Longaví, 27 febrero del 2011; 04.00 hrs.
Esta ha sido una semana extraña. De a poco me he ido reintegrando a la rutina del año con todo lo que implica después de algunos días de no hacer nada; arreglos de computadores en las noches, el trabajo formal de día y los quehaceres de la casa cuando queda algo de tiempo es lo normal nuevamente para mí.
Hace días que tengo la sensación de vacío en el estómago, mezcla de nervios, preocupación y angustia, aunque sin razón aparente.

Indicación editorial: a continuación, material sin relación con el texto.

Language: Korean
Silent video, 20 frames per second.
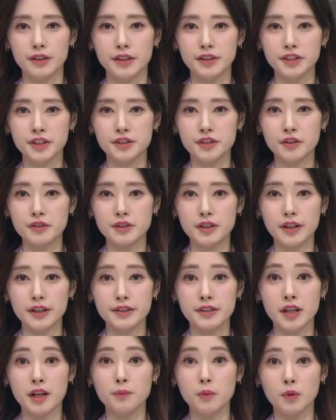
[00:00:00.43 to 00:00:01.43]
네,
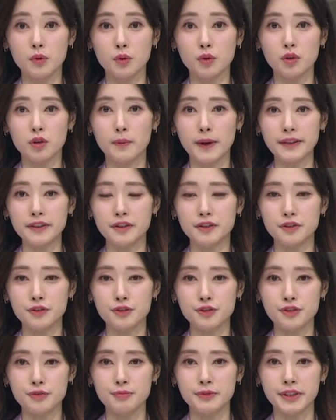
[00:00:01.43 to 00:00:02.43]
시청자의 제보로
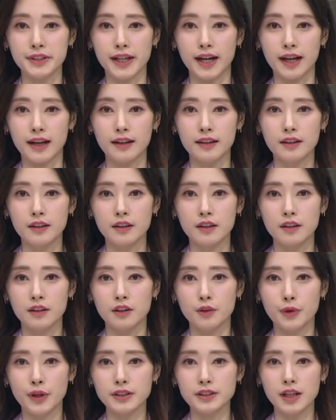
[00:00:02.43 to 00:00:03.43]
만드는 뉴스입니다.
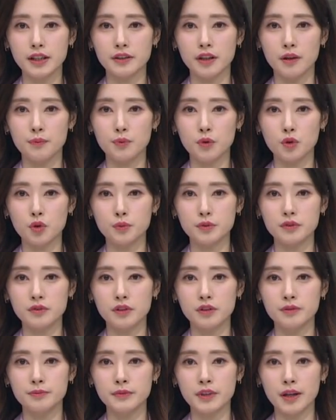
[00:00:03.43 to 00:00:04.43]
회사
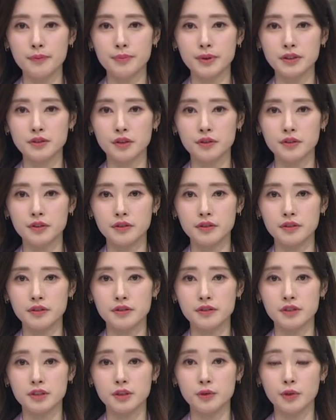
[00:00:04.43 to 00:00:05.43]
대표로부터 음담 패설을
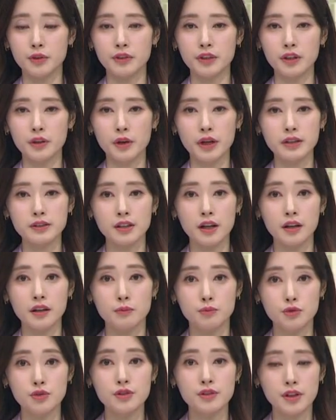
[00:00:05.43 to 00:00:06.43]
들은 직원이
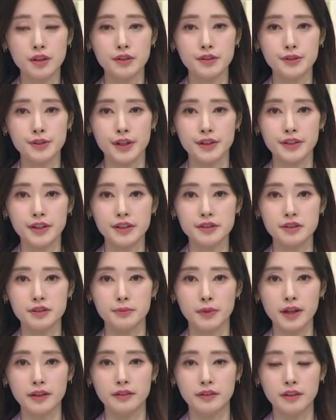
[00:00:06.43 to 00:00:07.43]
회사에 문제를
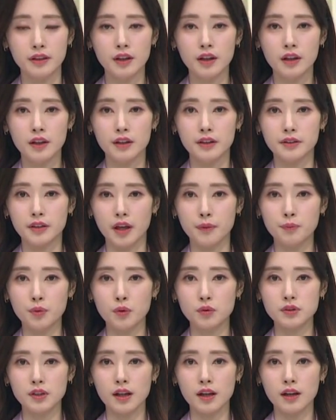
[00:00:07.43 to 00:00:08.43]
제기했지만
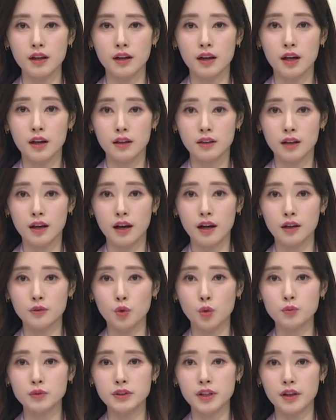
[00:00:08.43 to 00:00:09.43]

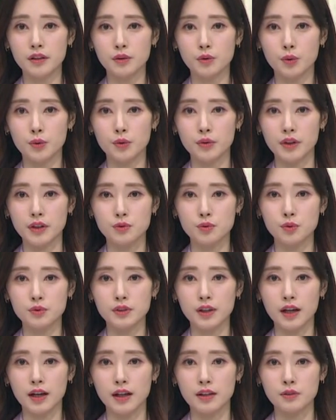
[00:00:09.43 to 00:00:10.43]
대표사가 노무사를 고용해
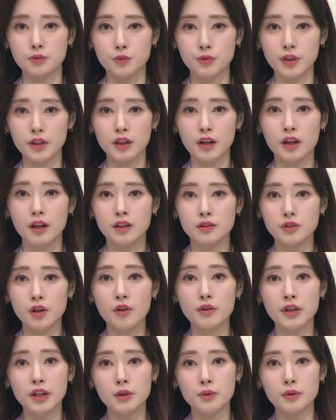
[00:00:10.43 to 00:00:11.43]
조사한 뒤
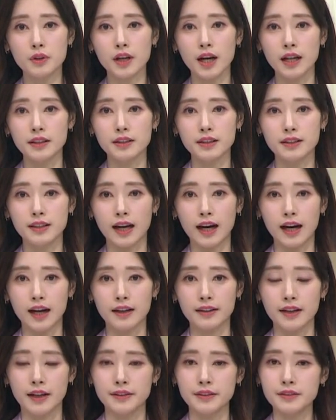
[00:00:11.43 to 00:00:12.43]
성희롱이
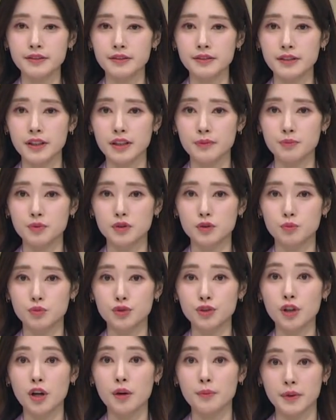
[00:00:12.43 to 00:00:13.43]
아니다라는 셀프
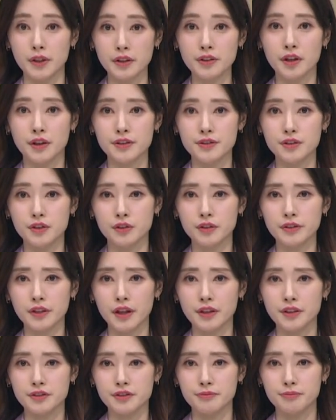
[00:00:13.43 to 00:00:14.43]
무혐의
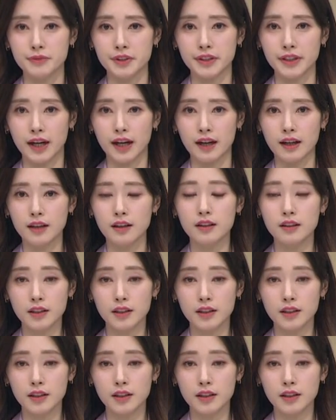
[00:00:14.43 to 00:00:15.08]
결정을 내렸습니다.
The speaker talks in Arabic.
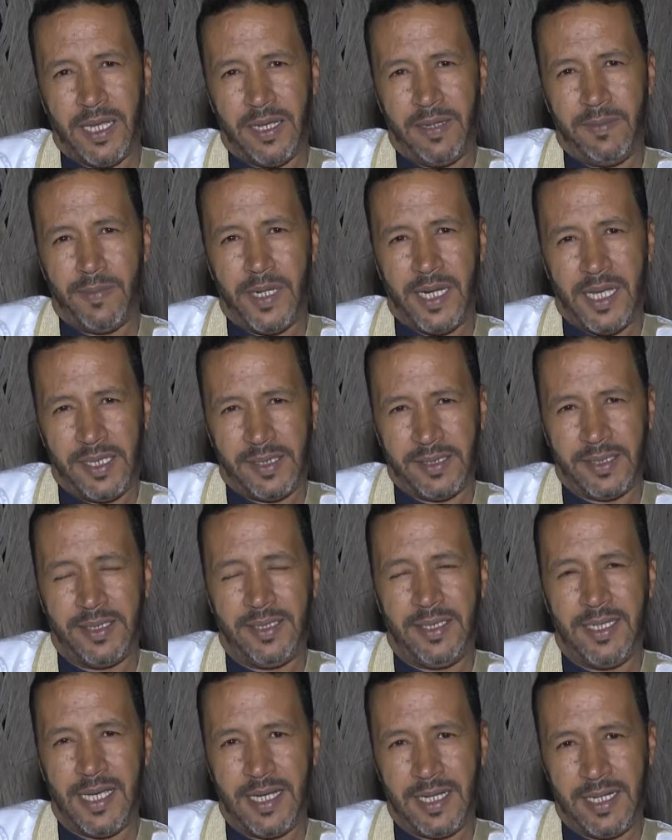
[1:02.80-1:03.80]
المناطق
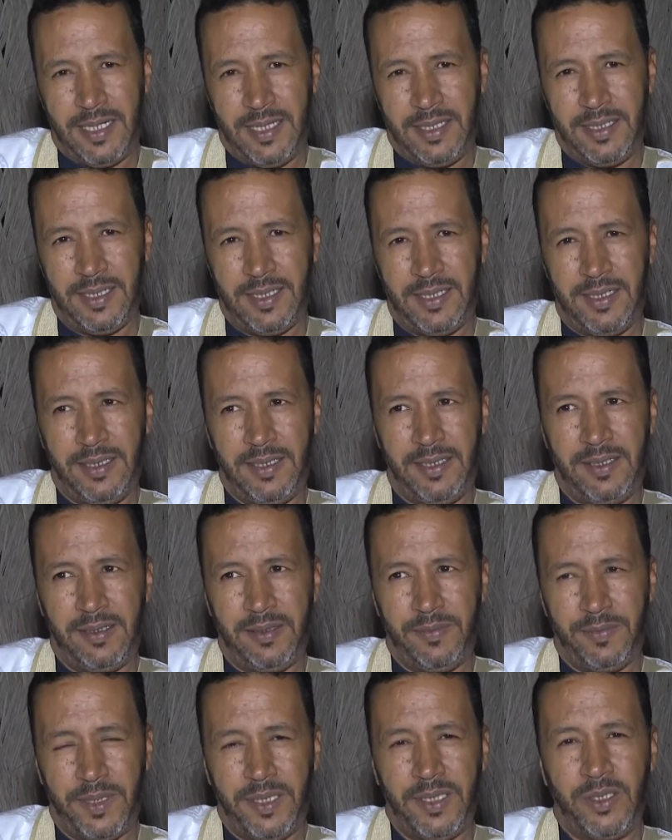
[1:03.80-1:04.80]
الداخلية اللي
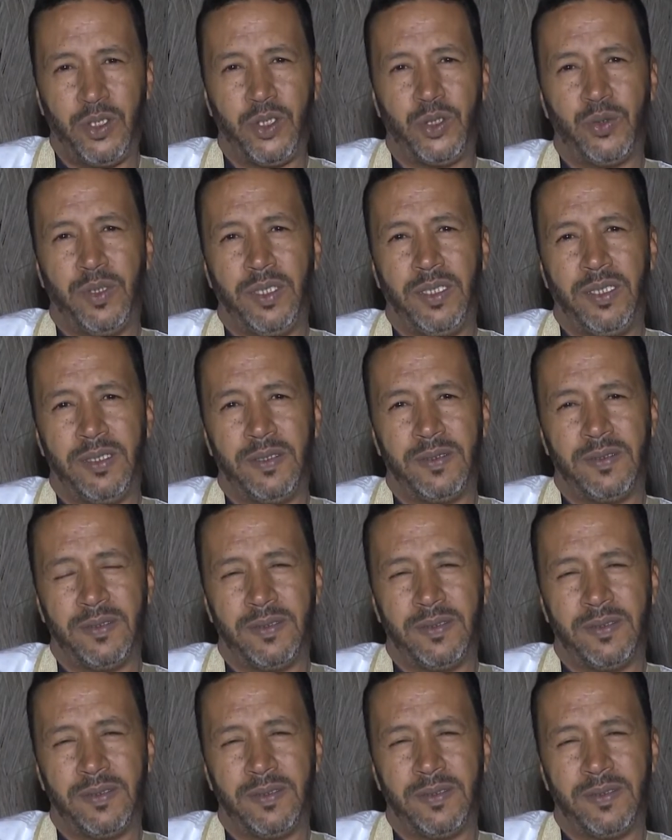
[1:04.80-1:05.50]
بعيد شوي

Hoy, volviendo de la casa de Jany y Víctor, mis amigos de Linares, pasé el supermercado a comprar algunas cosas que hacían falta en la casa y en uno de los pasillos, entre las pastas y las salsas de tomate, lo escuché: hoy se cumple un año del terremoto. Una señora se lo comentaba a otra mujer que la acompañaba… y entonces, la sensación de vacío se convirtió en angustia y por poco me pongo a llorar. Sabía que era en estos días, pero pensaba que era mañana, o pasado.
Exactamente ha pasado un año desde que mi vida cambió por completo, y no me refiero sólo al hecho de haber perdido mi casa, si no a todo lo que ese hecho produjo en la manera en que veo y siento las cosas.
Acabo de ver, hace breves minutos, a las autoridades del país transmitiendo desde Cobquecura -el epicentro del terremoto- recordando la tragedia, a los muertos y llamando a la unidad nacional, pero para mí, este es un día en que por fin he pensado en todo lo que pasó y las consecuencias de ello; me he vuelto más duro, irritable, indiferente y ya no me guardo nada. A la primera molestia, disparo a quemarropa sin importarme si se trata de familia, amigos o gente relacionada con mi trabajo.
He descubierto que estoy lleno de rabia, decepción y pena. Rabia, porque veo como todos tienen buenas intenciones, pero que en lo concreto no sucede nada. Decepción, porque quienes debieron estar cerca se desentendieron del tema y me dejaron el peso de recomponerlo todo, y pena, porque a pesar de que estoy mucho mejor que otros tantos que lo perdieron todo, viven amontonados en casuchas de madera y sin nadie a quien recurrir, no puedo evitar sentir que nada avanza, que lo que hago no es suficiente (aunque Dios sabe que me sacado la cresta trabajando como nunca), porque agilizar los procesos no depende de mí si no de gente de cuello y corbata sentada detrás de un escritorio y porque cada día, cuando salgo a trabajar, lo primero que veo es el terreno donde antes estaba mi casa, sin nada, sólo con pasto y restos de concreto que me hacen recordar que allí crecí, aprendí todo lo que se y pasé los mejores años de mi vida, sin lujos, pero tranquila, lleno de cariño y con casi todos los recuerdos que tengo en mi memoria.
Detesto las fotos de perfil en Facebook con imágenes de banderitas y con mensajes alusivos al 27 de febrero del 2010 (o con ese nombre artístico copiado de los gringos; 27F), porque la mayoría no perdió nada, sólo se limitó a mirar el espectáculo por televisión y publicar idioteces en las redes sociales para parecer de buenos sentimientos y sentir que estaban en el pellejo de los que perdieron familiares, viviendas… sus vidas. Nadie puede saber lo que se siente si no lo ha vivido en carne propia. Hablar desde la vereda del dolor es muy distinto a opinar desde la comodidad de tu sillón y sentado frente al televisor.
El 2010 fue un tiempo para ser fuerte, hacer como que aquí nada a pasado, para trabajar mucho y juntar dinero, pero hoy es el día para decir lo molesto que estoy con la gente de ambos gobiernos (el saliente por su ineptitud para manejar una emergencia y con el nuevo por su ineficacia en rearmar el país) y con muchos de mi familia que no han sabido estar a la altura de las circunstancias, porque el hecho de que tenga un techo donde vivir no quiere decir que todo se haya solucionado, pero también es el día para dar las gracias a todas aquellas personas que han estado pendiente todo este tiempo y me han tendido una mano, a mis amigos, especialmente a Jany y Víctor, Paula y su familia, Félix, Ángel y Jaime, Jorge y también a José Luís, porque sin ellos todo hubiera sido aún más difícil. A todos ustedes, MIL GRACIAS.
Al final, no es la casa lo que siento, si no la sensación de haber perdido mi hogar y peor aún, la maldita incertidumbre de no saber cuándo podré recuperarlo.